Thursday, March 15, 2012: 9:18 AM
Greenway Ballroom H/I/J
Travis Salway Hottes, MSc1, Richard T. Lester, MD, FRCPC1, Linda MN Hoang, MSc, MD, FRCPC2, Rachel McKay, MSc3, Miguel Imperial, MD, FRCPC2, Mark Gilbert, MD, MHSc, FRCPC1, David Patrick, MD, FRCPC, MHSc3, Tom Wong, MD, MPH, FRCPC4, Irene Martin, BSc5 and Gina Ogilvie, MD, MSc, CCFP, FCFP, DrPH(C)1, 1Clinical Prevention Services, British Columbia Centre for Disease Control, Vancouver, BC, Canada, 2Laboratory Services, British Columbia Centre for Disease Control, Vancouver, BC, Canada, 3Communicable Disease Prevention and Control Services, British Columbia Centre for Disease Control, Vancouver, BC, Canada, 4Public Health Agency of Canada, Ottawa, ON, Canada, 5National Microbiology Laboratory, Winnipeg, MB, Canada

Background:Widespread resistance of Neisseria gonorrhoeae to penicillin, tetracycline, and fluoroquinolones has challenged effective treatment and control; recent international case reports of cefixime, ceftriaxone, and azithromycin resistance suggest remaining treatment options are now additionally threatened.

Objectives:To explore trends in antimicrobial susceptibility of N. gonorrhoeae we reviewed provincial laboratory data from British Columbia, 2006-2011.

Methods:Susceptibility testing was performed for all N. gonorrhoeae isolated by culture in-house or forwarded to the provincial laboratory. Standard breakpoints defined resistance or intermediate-resistance (non-susceptibility) for penicillin, tetracycline, ciprofloxacin, and spectinomycin. Elevated minimum inhibitory concentrations (MIC) at serial dilutions ≥0.064 were explored for cefixime/ceftriaxone, and ≥0.5 for azithromycin. Non-susceptibility/elevated MIC was compared by year, site of infection, sex, and age.

Results:1334 isolates representing ~20% of all reported gonorrhea cases were analyzed. Non-susceptibility to penicillin was established at baseline. Non-susceptibility to tetracycline and ciprofloxacin increased over the period of study, reaching 93% and 69%, respectively, in 2010. All isolates were susceptible to spectinomycin. None had MIC ≥0.5 for cefixime or ceftriaxone, and only 1% had MIC ≥2.0 for azithromycin; however, elevated MIC to these agents showed a steady geometric rise, particularly in 2009-10 (43% cefixime/33% ceftriaxone MIC ≥0.064, 76% azithromycin MIC ≥0.5, 2010). Non-susceptibility (penicillin/tetracycline/ciprofloxacin) and elevated MIC (cefixime/ceftriaxone/azithromycin) were consistently higher among males versus females and highest at rectal and pharyngeal sites. 2011 data will be presented.
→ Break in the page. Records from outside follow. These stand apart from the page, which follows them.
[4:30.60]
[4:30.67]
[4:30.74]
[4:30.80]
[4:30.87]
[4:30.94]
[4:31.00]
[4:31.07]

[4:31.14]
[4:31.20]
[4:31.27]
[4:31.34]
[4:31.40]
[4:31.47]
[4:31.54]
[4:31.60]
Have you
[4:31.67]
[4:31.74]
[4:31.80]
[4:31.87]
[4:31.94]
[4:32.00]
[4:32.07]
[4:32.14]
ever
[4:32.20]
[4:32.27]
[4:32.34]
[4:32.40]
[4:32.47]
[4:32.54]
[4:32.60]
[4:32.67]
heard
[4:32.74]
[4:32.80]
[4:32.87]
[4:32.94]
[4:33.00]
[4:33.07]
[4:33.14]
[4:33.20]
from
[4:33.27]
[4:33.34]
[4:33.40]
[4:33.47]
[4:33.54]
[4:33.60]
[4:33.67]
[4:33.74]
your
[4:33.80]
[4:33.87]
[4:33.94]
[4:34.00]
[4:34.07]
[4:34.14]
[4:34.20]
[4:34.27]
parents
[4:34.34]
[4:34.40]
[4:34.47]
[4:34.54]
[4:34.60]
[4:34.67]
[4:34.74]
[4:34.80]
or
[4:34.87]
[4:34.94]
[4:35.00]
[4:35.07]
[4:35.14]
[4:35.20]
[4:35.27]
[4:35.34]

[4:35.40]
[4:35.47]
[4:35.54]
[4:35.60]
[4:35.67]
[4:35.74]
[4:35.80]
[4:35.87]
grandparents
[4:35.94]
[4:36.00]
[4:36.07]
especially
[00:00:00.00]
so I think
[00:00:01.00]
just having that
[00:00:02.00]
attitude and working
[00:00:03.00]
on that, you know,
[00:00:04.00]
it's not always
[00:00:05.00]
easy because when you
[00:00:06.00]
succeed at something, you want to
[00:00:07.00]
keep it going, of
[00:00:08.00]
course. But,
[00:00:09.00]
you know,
Conclusions:Increases in elevated MIC to cefixime/ceftriaxone/azithromycin were superimposed on a background of established resistance to penicillin, tetracycline, and ciprofloxacin, and could be a warning sign of impending gonococcal resistance to first-line treatments.
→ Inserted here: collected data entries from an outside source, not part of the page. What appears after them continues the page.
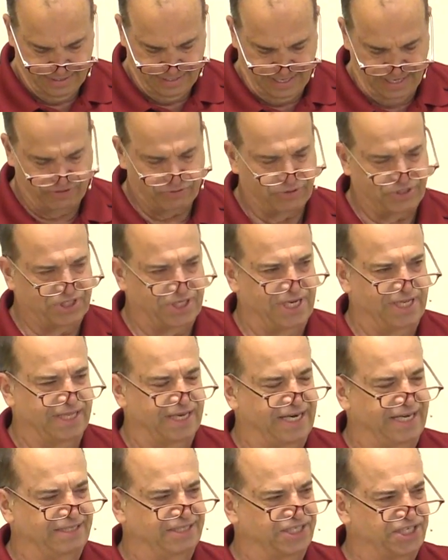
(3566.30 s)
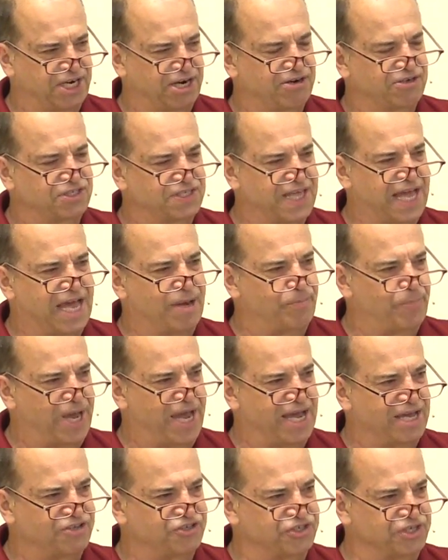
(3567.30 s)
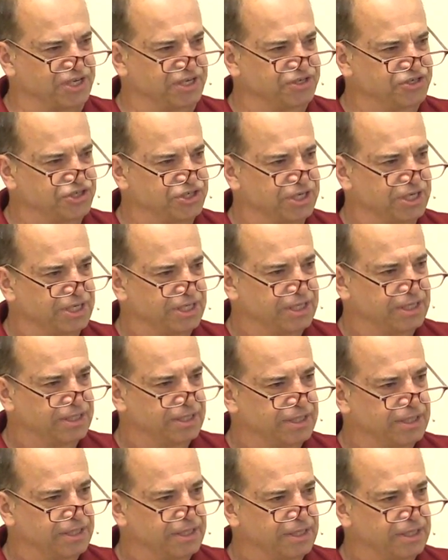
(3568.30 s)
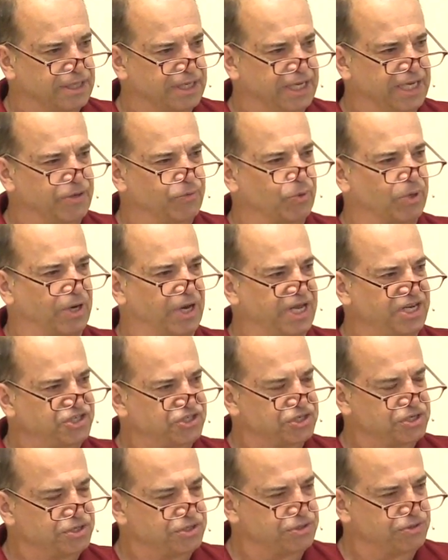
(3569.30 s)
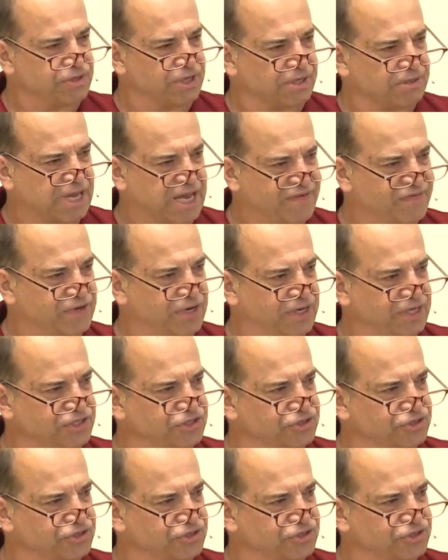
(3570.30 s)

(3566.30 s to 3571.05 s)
interesting that he shares that passage in relation to the heavenly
Implications for Programs, Policy, and Research:Results underscore the need for timely evolution of treatment recommendations and substantiate distinct treatment strategies based on site of infection/sex. Ongoing surveillance is critical and may benefit from enhancements including linkage to epidemiological/clinical details and novel methods for measuring resistance in NAAT-positive specimens.